Os resultados das eleições europeias não podem nem devem ser desvalorizados – mas também não se deve tomar a nuvem por Juno.
O PS vence inequivocamente estas eleições, elegendo 12 deputados contra 9 da coligação Força Portugal, e obtendo uma votação que, percentualmente, fica dez pontos acima do PSD/PP. É o melhor resultado de sempre do PS em termos percentuais, é a melhor votação entre os partidos socialistas europeus e é a pior votação de sempre da direita unida – e a abstenção, sendo muito significativa, ficou ao nível de 1994, o que mostra que o efeito da morte dramática em campanha de António Sousa Franco não se fez sentir.
Esta votação representa assim o cansaço e o descontentamento dos portugueses perante os dois difíceis anos que passaram, o que era previsível.
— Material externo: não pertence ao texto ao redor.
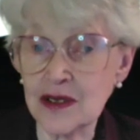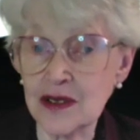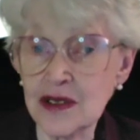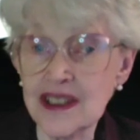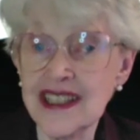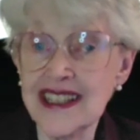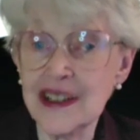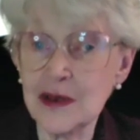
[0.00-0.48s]

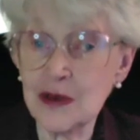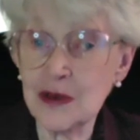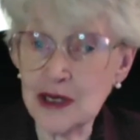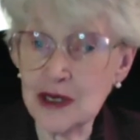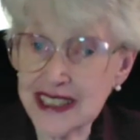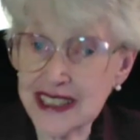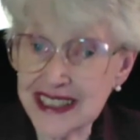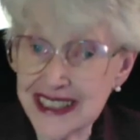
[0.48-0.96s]
We're
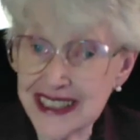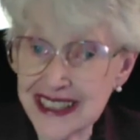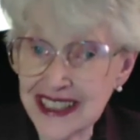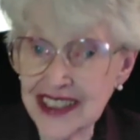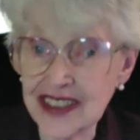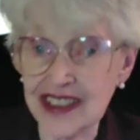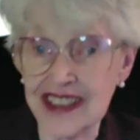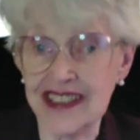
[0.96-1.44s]

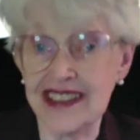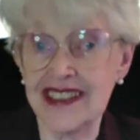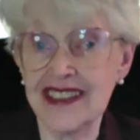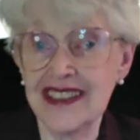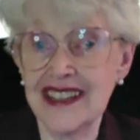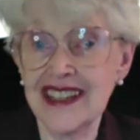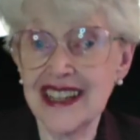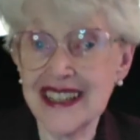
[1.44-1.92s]

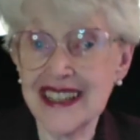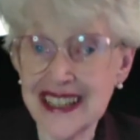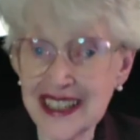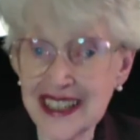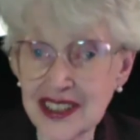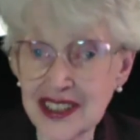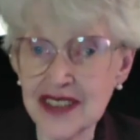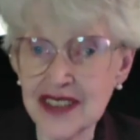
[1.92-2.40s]

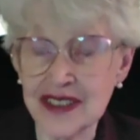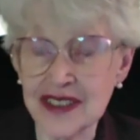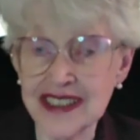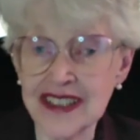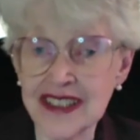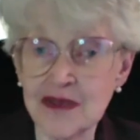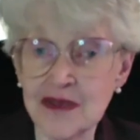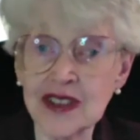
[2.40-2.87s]
caregiving have
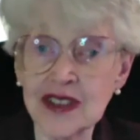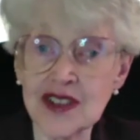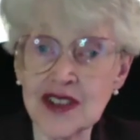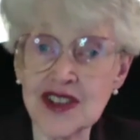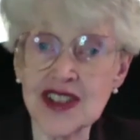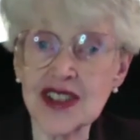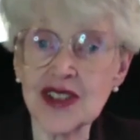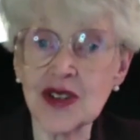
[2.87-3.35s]
been
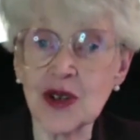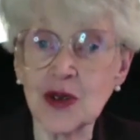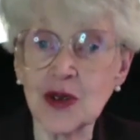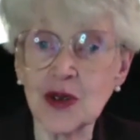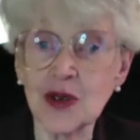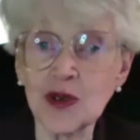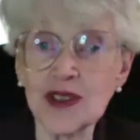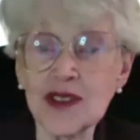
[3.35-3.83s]
considered only
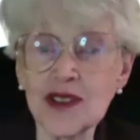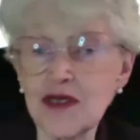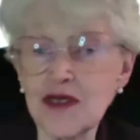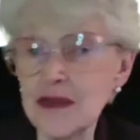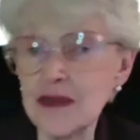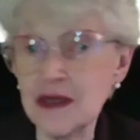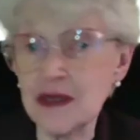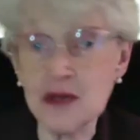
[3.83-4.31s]
feminine,
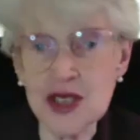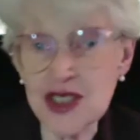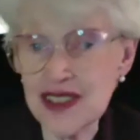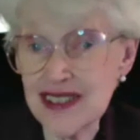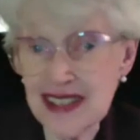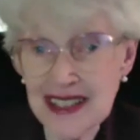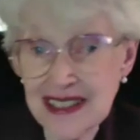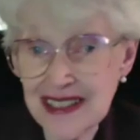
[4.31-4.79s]
which is
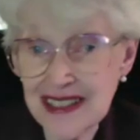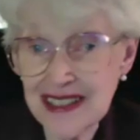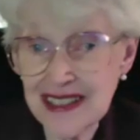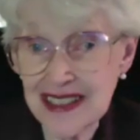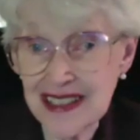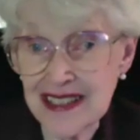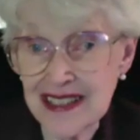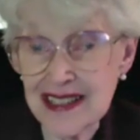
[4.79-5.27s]
nonsense.
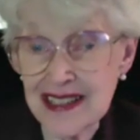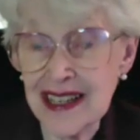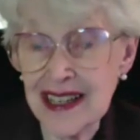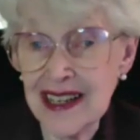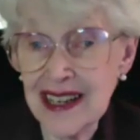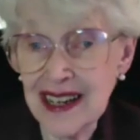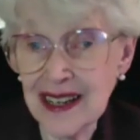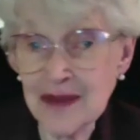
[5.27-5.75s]
I
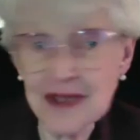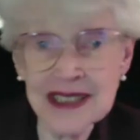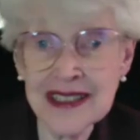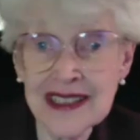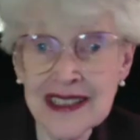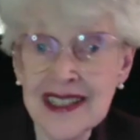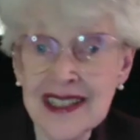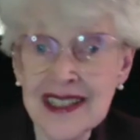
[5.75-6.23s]
mean,
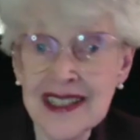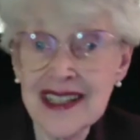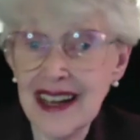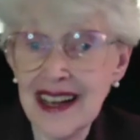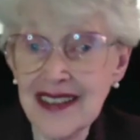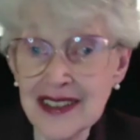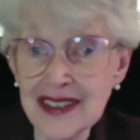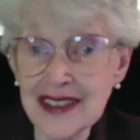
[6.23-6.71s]
there
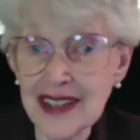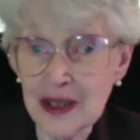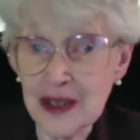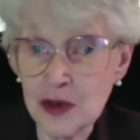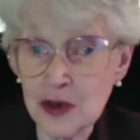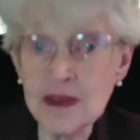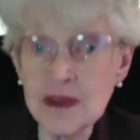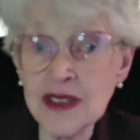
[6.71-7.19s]
are women
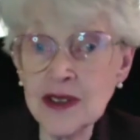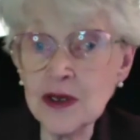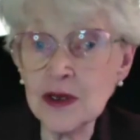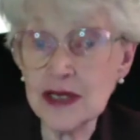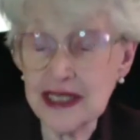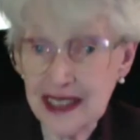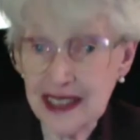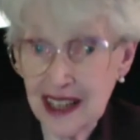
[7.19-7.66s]
who are
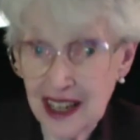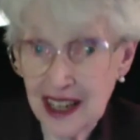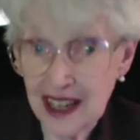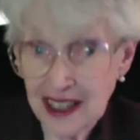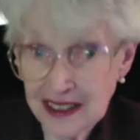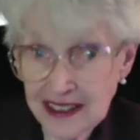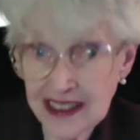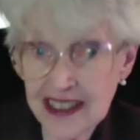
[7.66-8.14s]

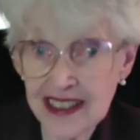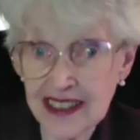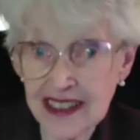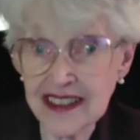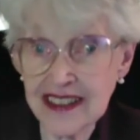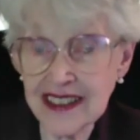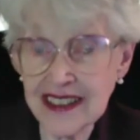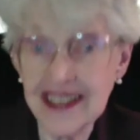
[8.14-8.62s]
uncaring
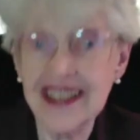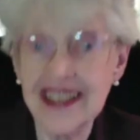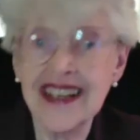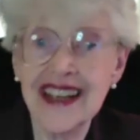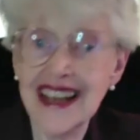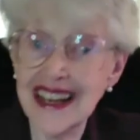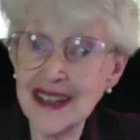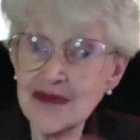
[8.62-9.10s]

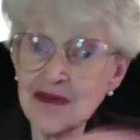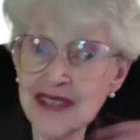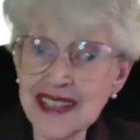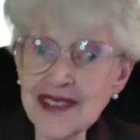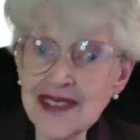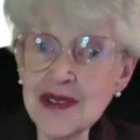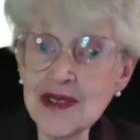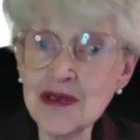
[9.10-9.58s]
and men
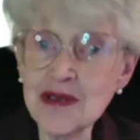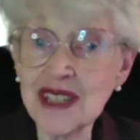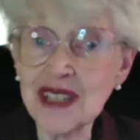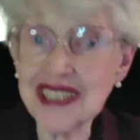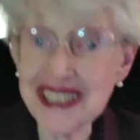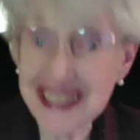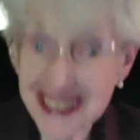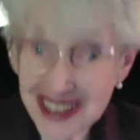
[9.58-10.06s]
who are
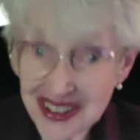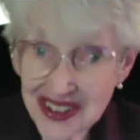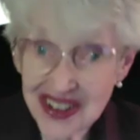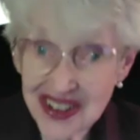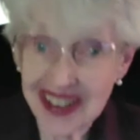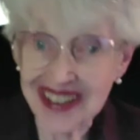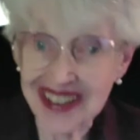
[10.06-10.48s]
caring.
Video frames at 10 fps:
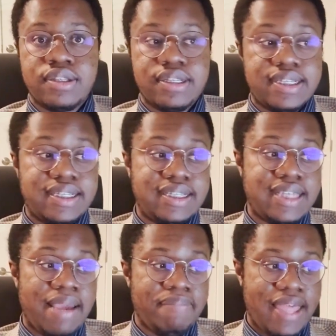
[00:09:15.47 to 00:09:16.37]

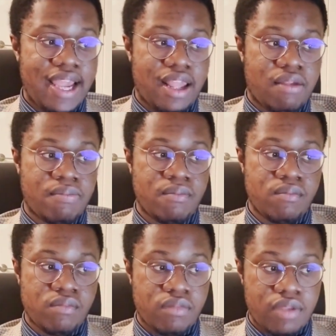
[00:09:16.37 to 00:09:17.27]
same thing.
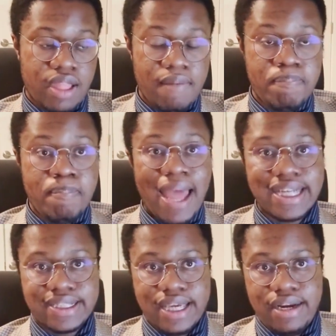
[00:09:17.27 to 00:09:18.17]

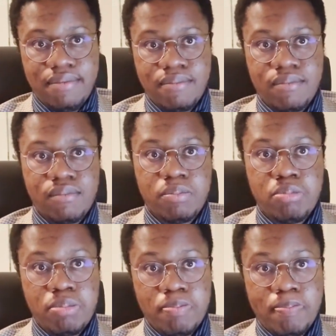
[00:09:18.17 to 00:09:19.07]
Medicine,
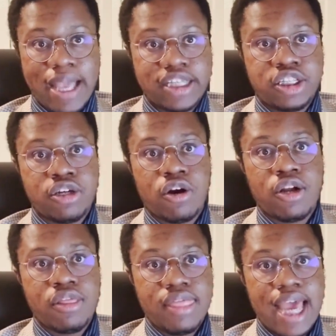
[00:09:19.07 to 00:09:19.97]
make
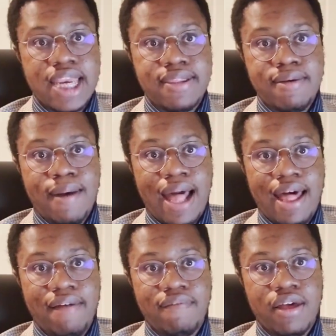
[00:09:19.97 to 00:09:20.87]
sure that you
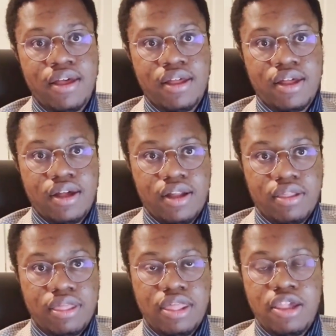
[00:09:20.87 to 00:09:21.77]
have
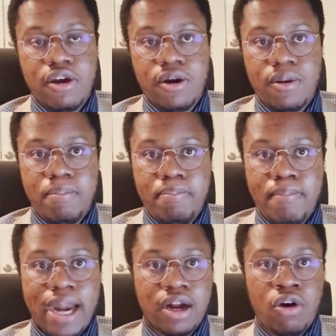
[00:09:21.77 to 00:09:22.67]
your
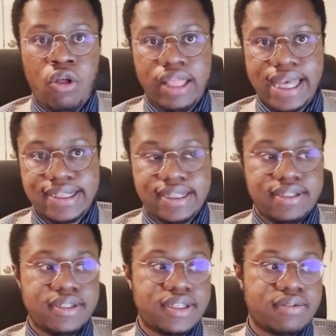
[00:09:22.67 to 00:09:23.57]
medical
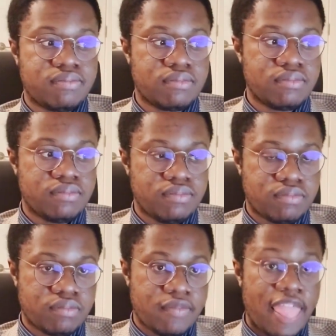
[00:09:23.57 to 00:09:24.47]
license.
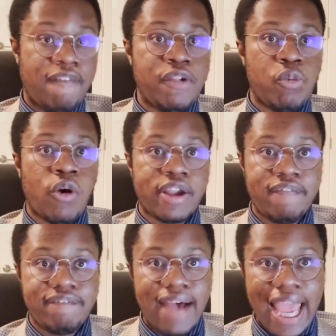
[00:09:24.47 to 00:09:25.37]
If you work
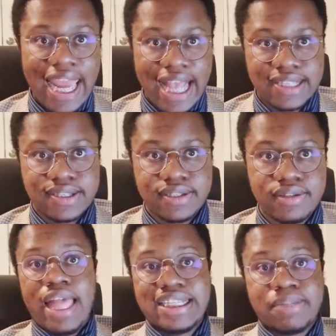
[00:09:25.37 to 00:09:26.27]
in finance,
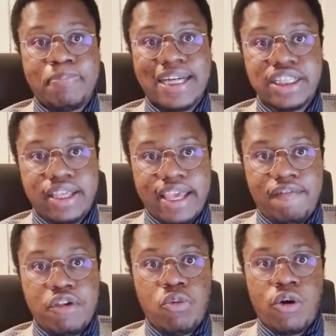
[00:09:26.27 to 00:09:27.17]
especially
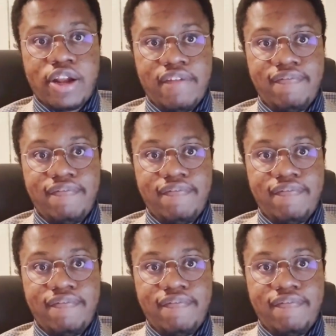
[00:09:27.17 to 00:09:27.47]
if you work in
E, não por acaso, João de Deus Pinheiro lamentou que os dados do INE, conhecidos quarta-feira e que dão um crescimento de 0,1 por cento do PIB no segundo trimestre do ano, invertendo uma quebra sucessiva de sete trimestres, não tivessem merecido o devido relevo, devido ao barulho mediático provocado pela morte de Sousa Franco e pelo início do Euro 2004. Deus Pinheiro, contudo, engana-se. Vai ser preciso bastante mais em matéria de crescimento para mudar o estado de espírito dos portugueses.
Dito isto, convém no entanto sublinhar que eleições europeias não são eleições legislativas. Cavaco Silva perdeu eleições europeias a meio do seu primeiro mandato e depois obteve a sua segunda maioria absoluta nas legislativas. Mas também é verdade que agora que se entra num novo ciclo eleitoral esta vitória pode dar uma embalagem ao PS para obter novos sucessos.
Finalmente, da noite eleitoral sobressaem três figuras. Durão Barroso fez, de novo, um excelente e equilibrado discurso: reconheceu a derrota, admitiu que existe descontentamento perante a conjuntura e as reformas, mas que não é por isso que vai mudar de política, porque considera ser esse o rumo correcto para o país. Foi humilde q.b., foi convicto q.b. e mostrou, de novo, que por si só vale bem mais que todo o Governo.
Ferro Rodrigues foi o vitorioso da noite. Desde que tomou posse como secretário-geral do PS em Dezembro de 2001, em circunstâncias muito difíceis, comeu o pão que o diabo amassou. Já merecia uma vitória. Conseguiu-a ontem – e aproveitou-a para dizer que se vai candidatar de novo a secretário-geral do PS no próximo congresso dos socialistas. Se havia dúvidas, elas estão desfeitas: Ferro é de uma enorme persistência e está disposto a ir até onde está o pote de mel, ou seja, as eleições legislativas de 2006. Os seus adversários externos e internos vão ter de contar com ele.
Finalmente, sob um aspecto frágil, Matilde Sousa Franco mostrou uma enorme força interior e deu uma enorme lição de civismo. Depois da morte inesperada e brutal do marido na quarta-feira e de estar certamente com os sentimentos em carne viva, votou logo pela manhã de domingo e apelou aos portugueses para também o fazerem, independentemente do seu credo político. E, à noite, esteve presente na sede do PS para assistir ao discurso de vitória do líder socialista. Exemplos destes fazem-nos falta, fazem falta à democracia e tornam-nos a todos melhores pessoas.